One is the flow of new innovative products, and the actual empirical evidence suggests that that rate of introduction has been pretty much stable, maybe even slightly increasing over time — if you look at it over a long time period. There was a period in the late 1990’s when there was a substantial growth in the introduction of new products, but that was because the FDA changed its rules and allowed drug companies to pay for their own randomized control trials. So they cleaned out the inventory of products they were working on and put them on the market all at once.

But then after that blip was averaged out, the rate of introduction of new products has been pretty stable over time. I do think it is worthwhile to say that they are still turning out some wonderful new products, and if anything, the effectiveness of the products that are introduced … has actually improved a little bit.

“If you really want to know who is responsible for the increasing cost of new products, I tell people to look in the mirror.” –Mark Pauly

So that’s good news. The bad news is that the cost per new drug developed has increased substantially over time. There’s actually quite an argument and a fuss people make about this, but at least some estimates suggest it’s as high as $2 billion per new drug that actually makes it to market. Now most of that money is not actually money that was spent on the drug that made it to market. It’s payment for all of the dry holes and the attempts that failed. And a big chunk of it also is the cost of capital, because the time period between investment and return is so greatly delayed.

But what we found evidence for and conclude is that the usual explanations for this, like scientists just want to get grants and they don’t really want to make their products available to the commercial market, or firms are just thick-headed when it comes to recognizing wonderful new products, those may all be true actually, but we actually favor an alternative explanation that says: As real income has grown and as insurance coverage of drugs has grown, the revenue potential of a new product has increased. And so if a new product can generate more revenue than was true 10 years ago, it’s going to make sense to invest in products with a lower chance of success because the higher revenue is going to offset that.

So if you really want to know who is responsible for the increasing cost of new products, I tell people to look in the mirror. If only you were as poor or as poorly insured as you were 20 or 30 years ago … than it wouldn’t pay to bring these new drugs to market.
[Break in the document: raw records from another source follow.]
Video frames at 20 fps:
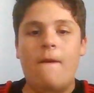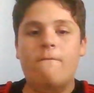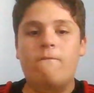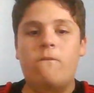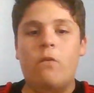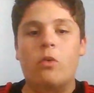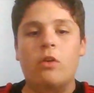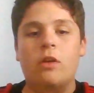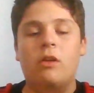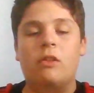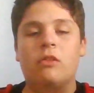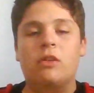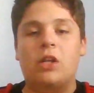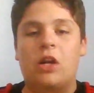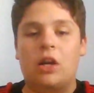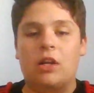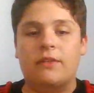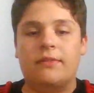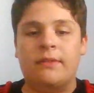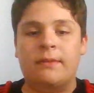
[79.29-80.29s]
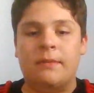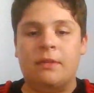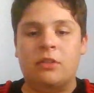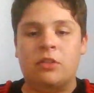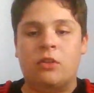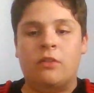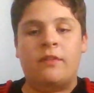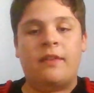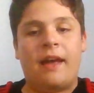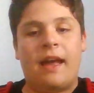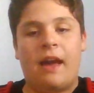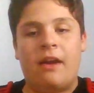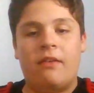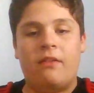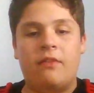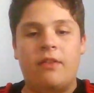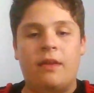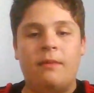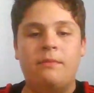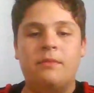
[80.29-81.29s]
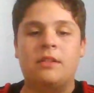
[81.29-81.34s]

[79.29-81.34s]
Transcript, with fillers: Four yellow cards from Moldova out of them,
… So that is important. The other point I would make is the big Pharma model used to be what we call screening dirt. They come back with the latest set of things from Costa Rica, it would be dirt and venom and bugs and things like that, and then actually a very efficient technique was developed to have automated screening to see if there might be some molecules there that were effective against some disease or other.

Discovery has moved away from that toward what is called rational drug discovery. But one of the messages that we convey in the book is that although it’s called rational drug discovery, there’s a lot of irrationality and a lot of serendipity.